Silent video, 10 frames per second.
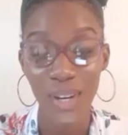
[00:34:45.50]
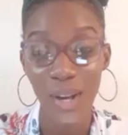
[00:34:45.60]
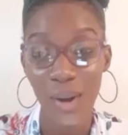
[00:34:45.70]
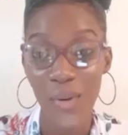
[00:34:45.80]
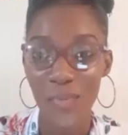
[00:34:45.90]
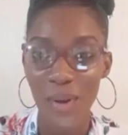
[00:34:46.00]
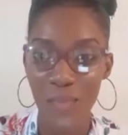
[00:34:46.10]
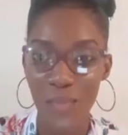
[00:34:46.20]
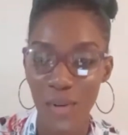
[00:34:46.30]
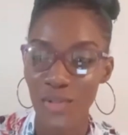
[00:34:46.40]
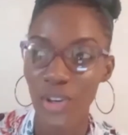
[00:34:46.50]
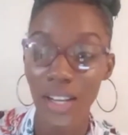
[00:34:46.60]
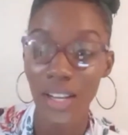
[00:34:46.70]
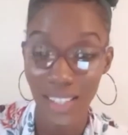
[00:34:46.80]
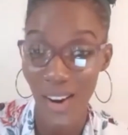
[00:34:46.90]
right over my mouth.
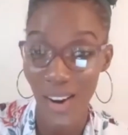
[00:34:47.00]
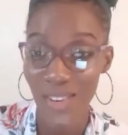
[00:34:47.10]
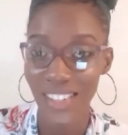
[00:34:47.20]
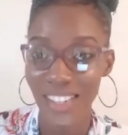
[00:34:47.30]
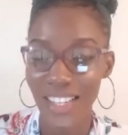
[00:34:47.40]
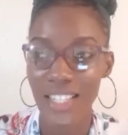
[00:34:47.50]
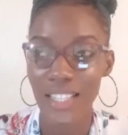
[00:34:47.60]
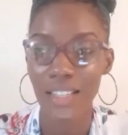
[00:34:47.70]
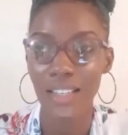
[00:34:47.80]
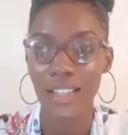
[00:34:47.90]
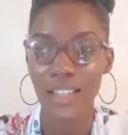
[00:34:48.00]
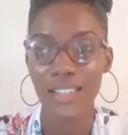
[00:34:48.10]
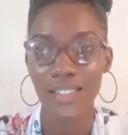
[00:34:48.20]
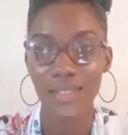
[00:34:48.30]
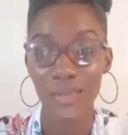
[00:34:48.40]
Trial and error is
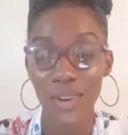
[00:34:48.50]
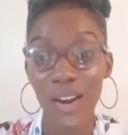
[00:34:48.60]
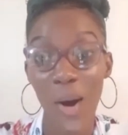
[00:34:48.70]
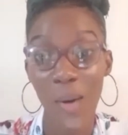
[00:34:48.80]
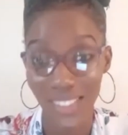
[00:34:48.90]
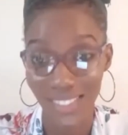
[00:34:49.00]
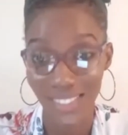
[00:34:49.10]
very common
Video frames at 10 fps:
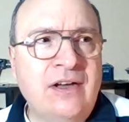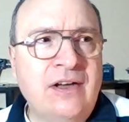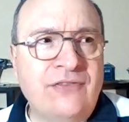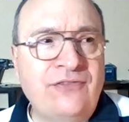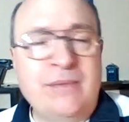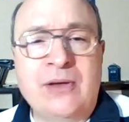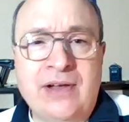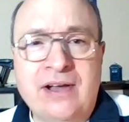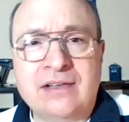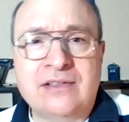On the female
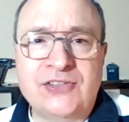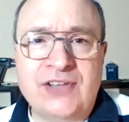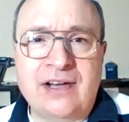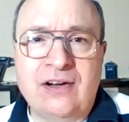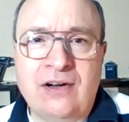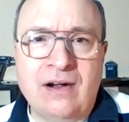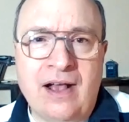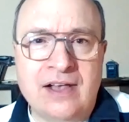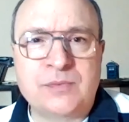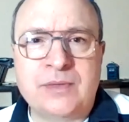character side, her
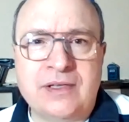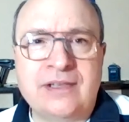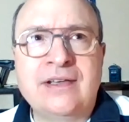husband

____

Write out an exact copy of the lines beginning at the line that contains "[00:34:46.50]" and ending at the last line of the listing. Exclude pictures.

**Answer box**
[00:34:46.50]
[00:34:46.60]
[00:34:46.70]
[00:34:46.80]
[00:34:46.90]
right over my mouth.
[00:34:47.00]
[00:34:47.10]
[00:34:47.20]
[00:34:47.30]
[00:34:47.40]
[00:34:47.50]
[00:34:47.60]
[00:34:47.70]
[00:34:47.80]
[00:34:47.90]
[00:34:48.00]
[00:34:48.10]
[00:34:48.20]
[00:34:48.30]
[00:34:48.40]
Trial and error is
[00:34:48.50]
[00:34:48.60]
[00:34:48.70]
[00:34:48.80]
[00:34:48.90]
[00:34:49.00]
[00:34:49.10]
very common
Video frames at 10 fps:
On the female
character side, her
husband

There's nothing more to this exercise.